The relationship between electrospray ionization behavior and cytotoxic activity of [MI(P)4]+-type complexes (M = Cu, Ag and Au; P = tertiary phosphine)

RATIONALE To try to find a correlation between the antiproliferative activity of a series of [MI(P)4]+ complexes (M = Cu, Ag and Au; P = tertiary phosphine) and their stability at micromolar concentration under mass spectrometric conditions. METHODS [M I(P)4]+ complexes were investigated by positive ion electrospray ionization mass spectrometry with multiple collisional experiments using an ion trap mass spectrometer.
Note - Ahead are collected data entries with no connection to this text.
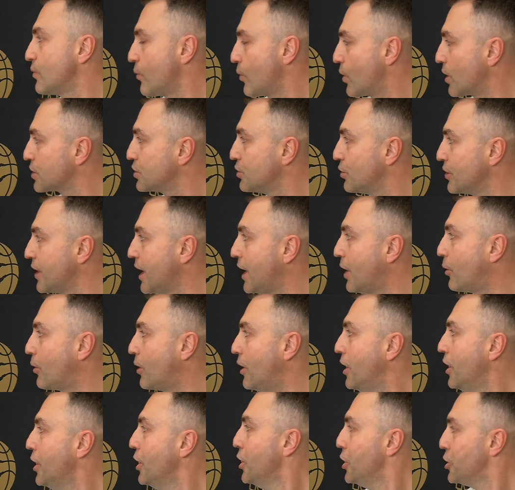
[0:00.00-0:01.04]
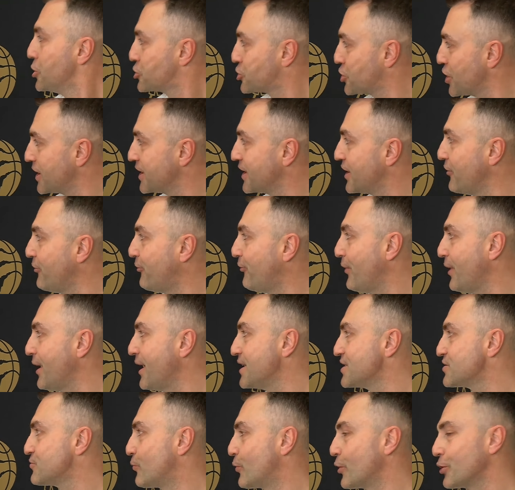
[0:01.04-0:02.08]
We worked on our shell
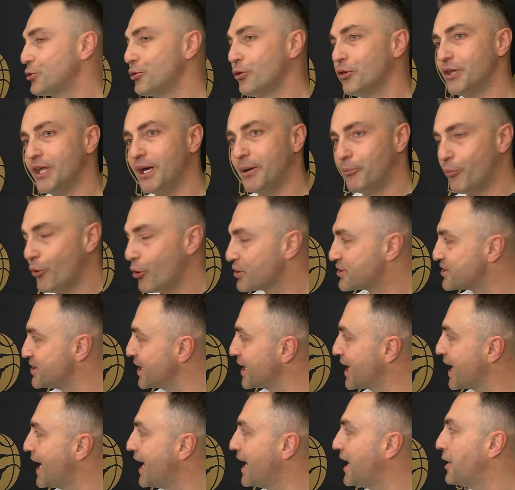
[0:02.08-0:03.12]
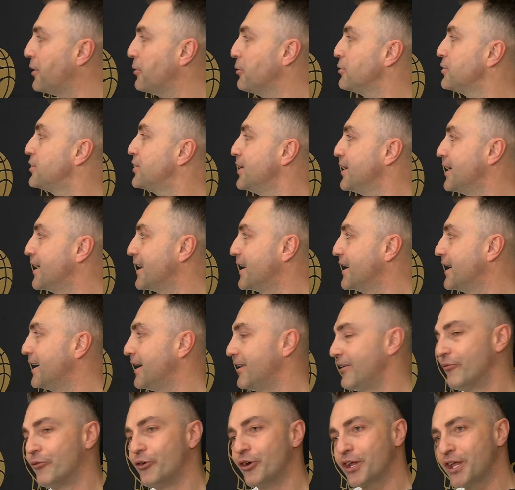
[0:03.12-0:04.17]
defense, worked on boxing out,
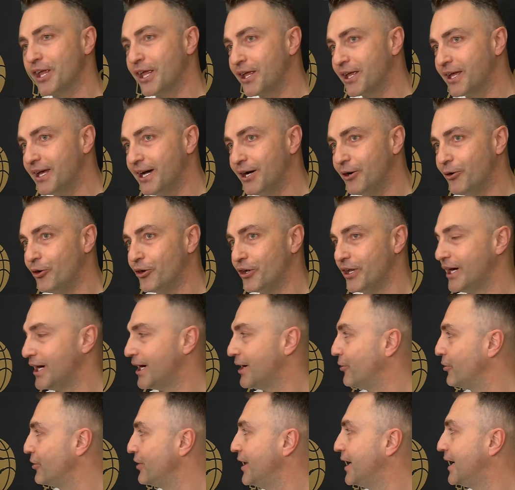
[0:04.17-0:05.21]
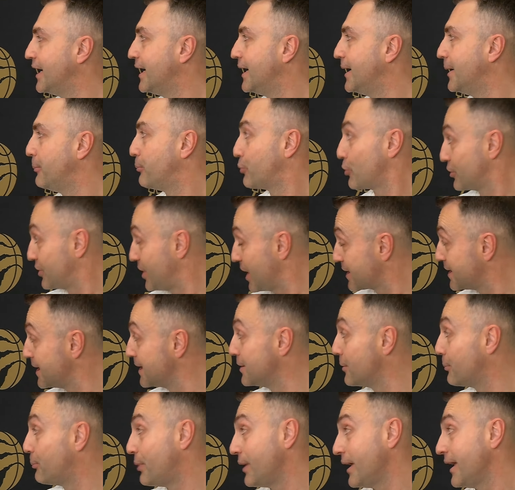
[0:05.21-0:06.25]
working on
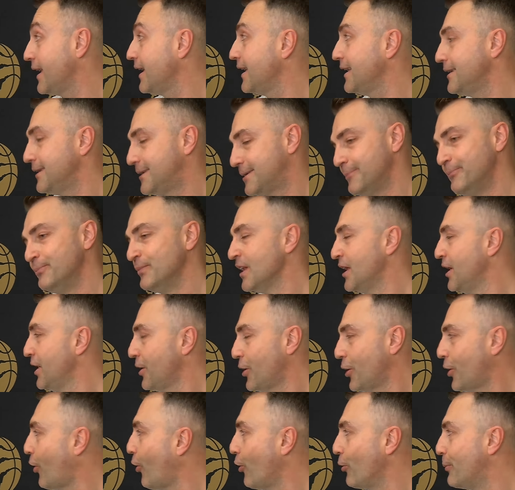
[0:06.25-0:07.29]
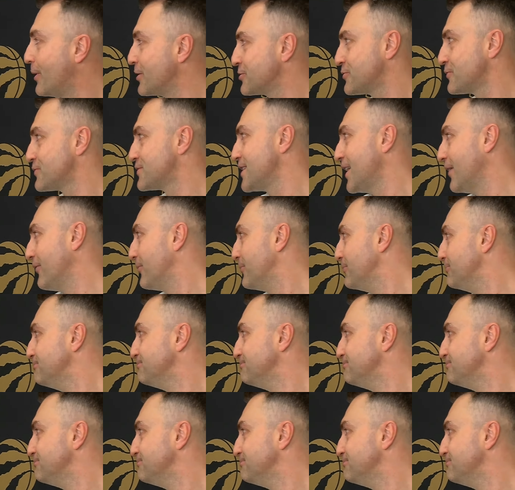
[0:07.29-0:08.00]
protecting the paint, all bunch of stuff.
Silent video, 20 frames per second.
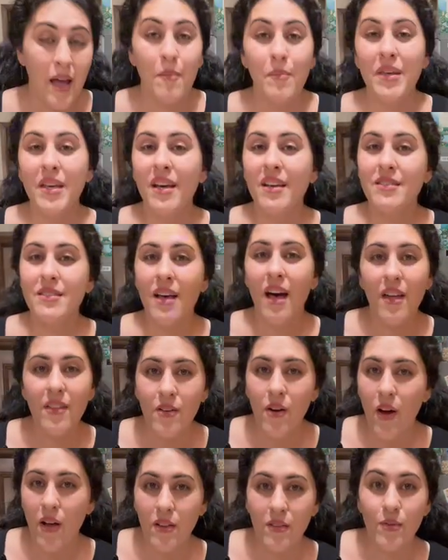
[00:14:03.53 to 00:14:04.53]
Because the other
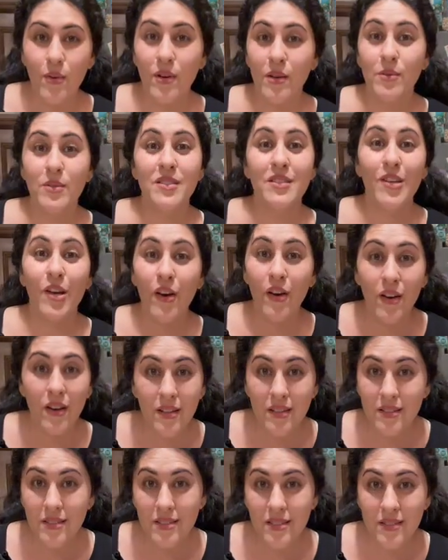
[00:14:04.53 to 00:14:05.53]
olive oil was
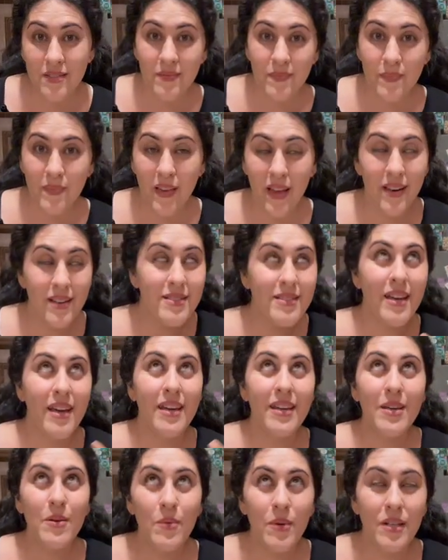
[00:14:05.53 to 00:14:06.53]
cooked. And as
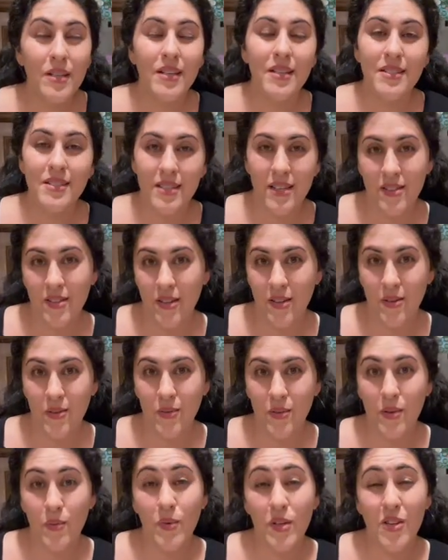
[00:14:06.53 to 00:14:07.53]
anyone can tell you,
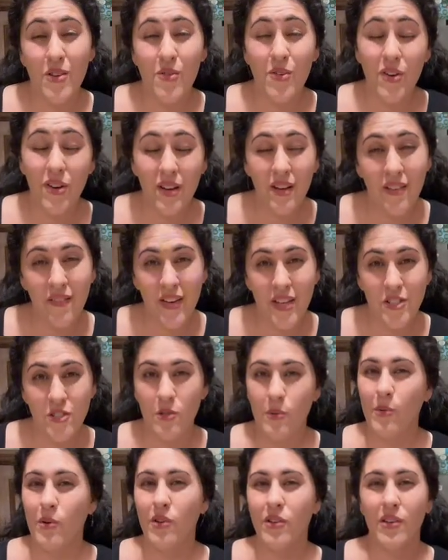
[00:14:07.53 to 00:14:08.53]
that when you cook a
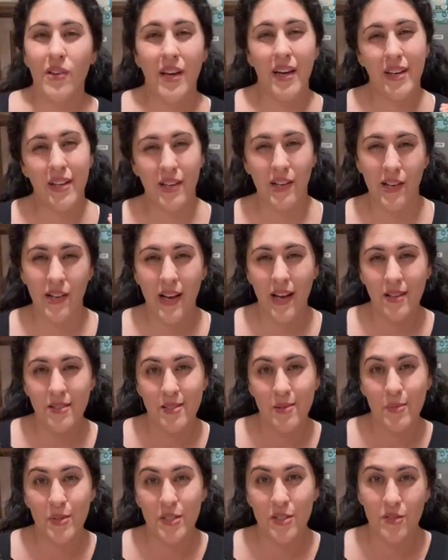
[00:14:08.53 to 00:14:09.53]
vegetable, you kind of cook out
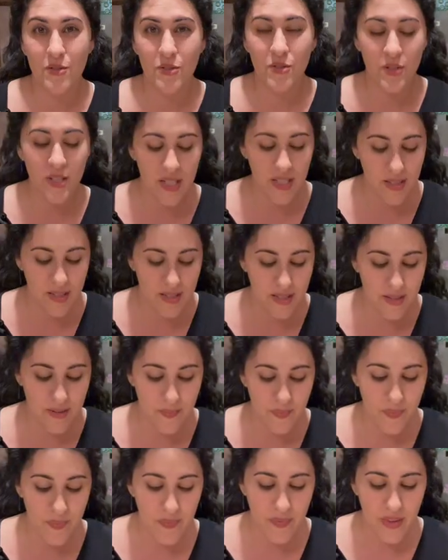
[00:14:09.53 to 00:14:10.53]
some of the nutrients.
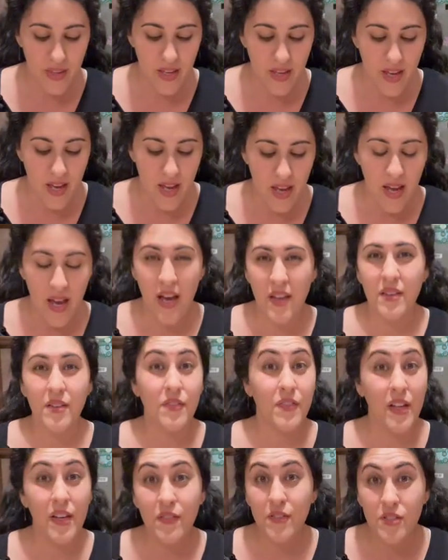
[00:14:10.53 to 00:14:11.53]
And the
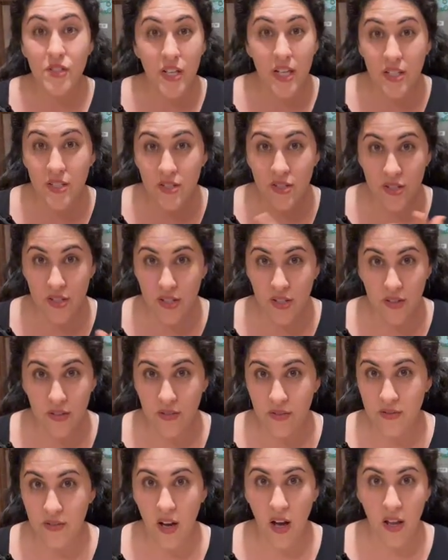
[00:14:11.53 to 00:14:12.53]
flavor changes too.
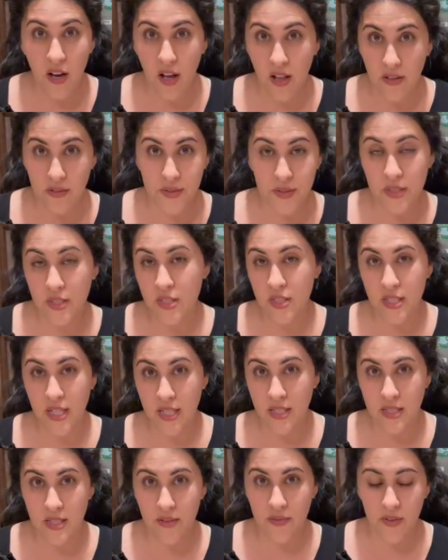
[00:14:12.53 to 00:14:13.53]
Hot olive oil just
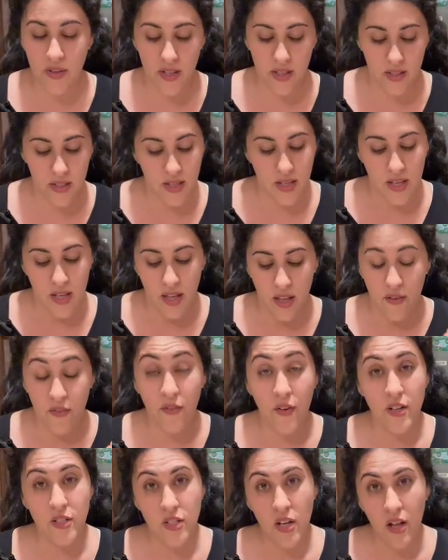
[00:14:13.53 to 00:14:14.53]
tastes different.
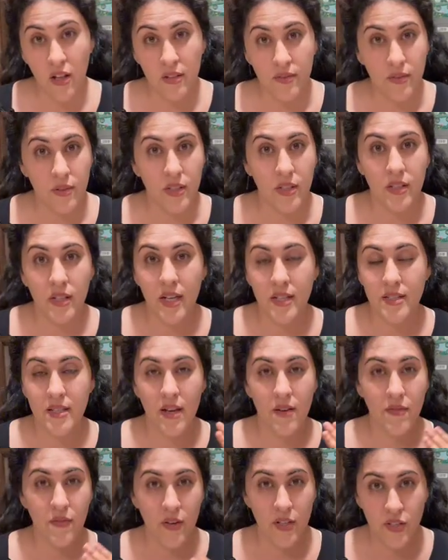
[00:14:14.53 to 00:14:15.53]
Fresh olive oil has
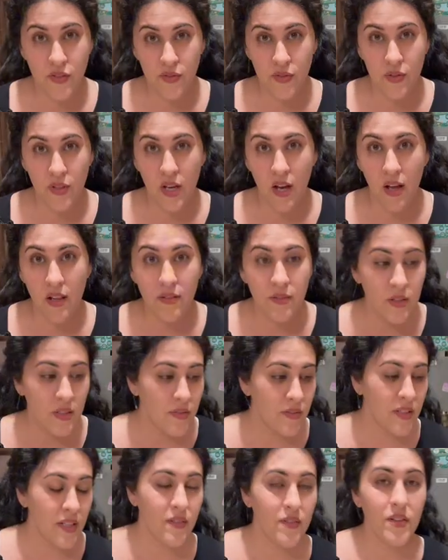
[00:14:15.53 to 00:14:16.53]
that fresh fruity olive oil
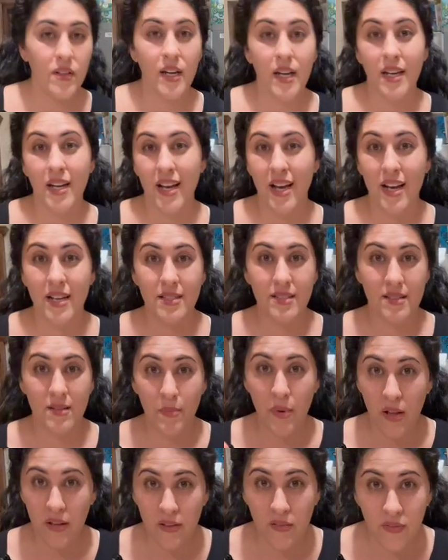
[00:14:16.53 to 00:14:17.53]
flavor and it has the
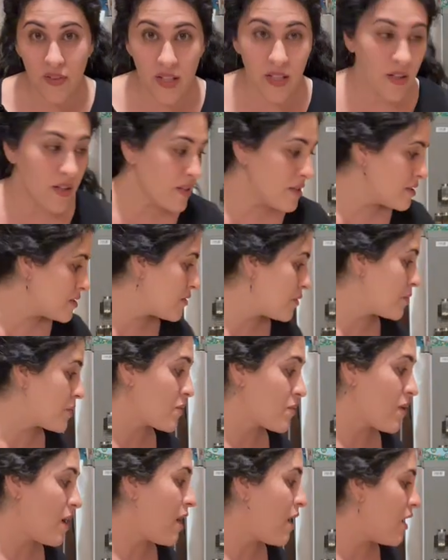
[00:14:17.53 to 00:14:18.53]
polyphenols from the
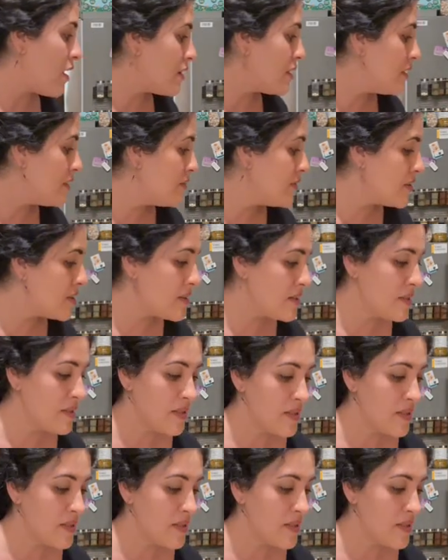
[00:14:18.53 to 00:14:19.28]
raw olives.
RESULTS The displacement of P from native [MI(P)4]+, previously described for the copper derivative, is common for the triad complexes leading to the formation of [M(P)3]+ and [M(P)2]+ adducts. Further dissociation of [M(P)2]+ depends on the nature of the metal (Cu ~ Ag > Au). More labile [Cu(P)2] + and [Ag(P)2]+ are more cytotoxic against HCT-15 human colon carcinoma cells compared to less labile [Au(P) 2]+ species. CONCLUSIONS The dissociation of P ligand(s) from the [MI(P)4]+ complexes is the driving force for the triggering of the antiproliferative activity. The more favored is the displacement of P from the [M(P)2]+ active form, the more favored is in turn the possibility for the metal to interact with biological substrates related to cancer proliferation.